Required action >>
Make an exact copy of every entry.

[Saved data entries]

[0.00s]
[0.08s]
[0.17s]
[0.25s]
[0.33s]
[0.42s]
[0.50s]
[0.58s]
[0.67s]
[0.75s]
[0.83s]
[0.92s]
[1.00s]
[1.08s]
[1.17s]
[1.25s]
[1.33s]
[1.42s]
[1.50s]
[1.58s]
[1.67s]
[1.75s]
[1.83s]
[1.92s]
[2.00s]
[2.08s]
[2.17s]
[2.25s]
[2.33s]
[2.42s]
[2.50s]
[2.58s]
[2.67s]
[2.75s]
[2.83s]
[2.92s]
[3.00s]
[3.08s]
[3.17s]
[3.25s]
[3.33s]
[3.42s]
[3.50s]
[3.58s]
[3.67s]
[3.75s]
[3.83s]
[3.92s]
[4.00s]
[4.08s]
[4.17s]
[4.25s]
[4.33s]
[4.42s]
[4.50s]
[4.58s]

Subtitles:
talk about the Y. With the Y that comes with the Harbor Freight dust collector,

Result below >>
[0.00s]
[0.08s]
[0.17s]
[0.25s]
[0.33s]
[0.42s]
[0.50s]
[0.58s]
[0.67s]
[0.75s]
[0.83s]
[0.92s]
[1.00s]
[1.08s]
[1.17s]
[1.25s]
[1.33s]
[1.42s]
[1.50s]
[1.58s]
[1.67s]
[1.75s]
[1.83s]
[1.92s]
[2.00s]
[2.08s]
[2.17s]
[2.25s]
[2.33s]
[2.42s]
[2.50s]
[2.58s]
[2.67s]
[2.75s]
[2.83s]
[2.92s]
[3.00s]
[3.08s]
[3.17s]
[3.25s]
[3.33s]
[3.42s]
[3.50s]
[3.58s]
[3.67s]
[3.75s]
[3.83s]
[3.92s]
[4.00s]
[4.08s]
[4.17s]
[4.25s]
[4.33s]
[4.42s]
[4.50s]
[4.58s]

Subtitles:
talk about the Y. With the Y that comes with the Harbor Freight dust collector,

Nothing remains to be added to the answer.